AI Is Starting to Fight Back
The first generation of AI call management is already in consumers' hands. Google's Pixel Call Screen has been available in the US since 2019, it answers the call with an automated prompt, shows you a real-time transcript, and lets you decide whether to pick up. It's free, works entirely on-device, and according to users who've tried it, actually reduces the friction of unknown calls meaningfully. The limitation: it's Pixel-only and US-only.
iOS 26 appears to be Apple's entry into the same space, with call screening features that Reddit users are already describing as transformative for their relationship with their phones. "I'm starting to get my phone calls back," one user wrote. That framing is telling, the phone became so hostile that getting it back to functional feels like a win.
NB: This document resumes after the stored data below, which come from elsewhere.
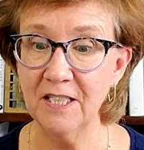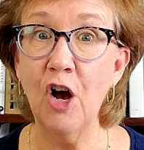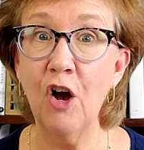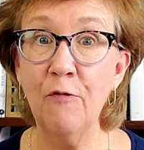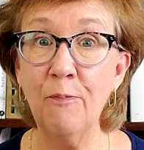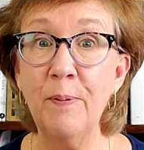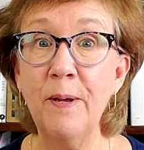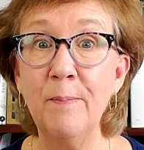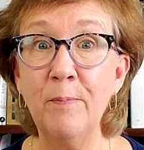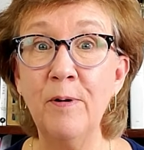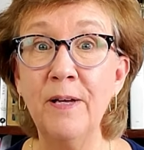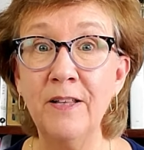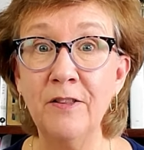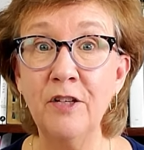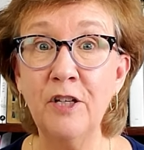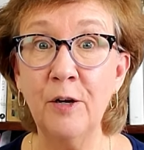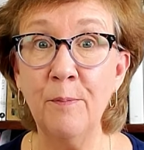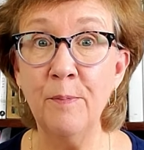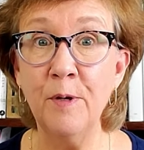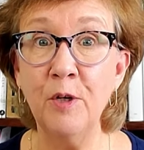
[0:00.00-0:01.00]
of people in
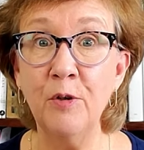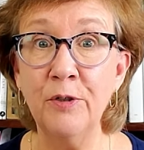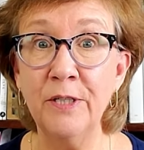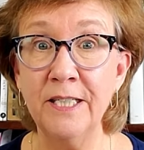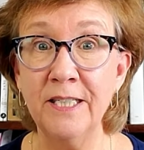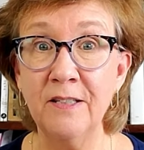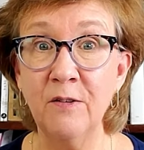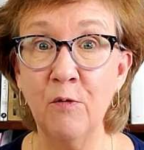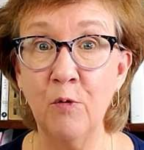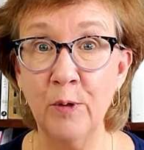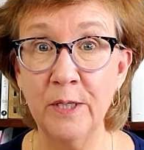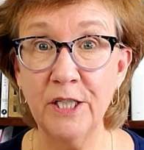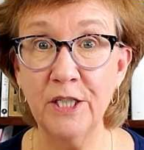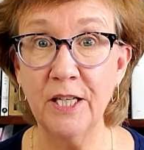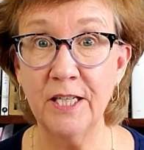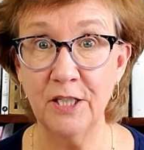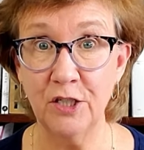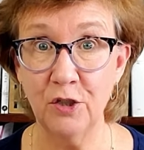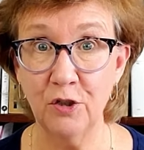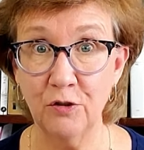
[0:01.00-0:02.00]
the communities of which
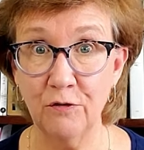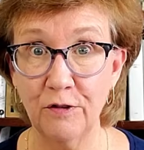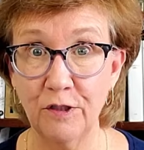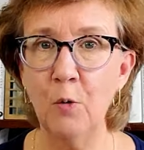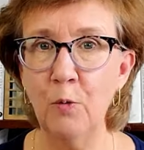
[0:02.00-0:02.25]
they served,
Katch is built for the same problem from a different angle: instead of a device-side screen that shows you a transcript, Katch answers calls with a full AI conversation, the AI talks to the caller, captures their name, the reason for the call, and urgency level, then sends you a structured summary. The caller has a real interaction, not a robotic prompt. You get the information you need to decide whether to call back immediately or in an hour. It works on any US number via call forwarding, Verizon, AT&T, T-Mobile, Cricket, and requires no carrier add-on.
Where This Lands
The robocall epidemic is not solved. STIR/SHAKEN is a partial fix for a symptom. Carrier spam labels are reactive and increasingly ignored. Blocking everything is not a strategy, it just means missing the calls that actually matter. The real solution is knowing what each call is before you decide whether to engage. Not after you've already missed it, not after a transcript that "may be incorrect or missing." Before.
That's the gap AI is finally starting to close.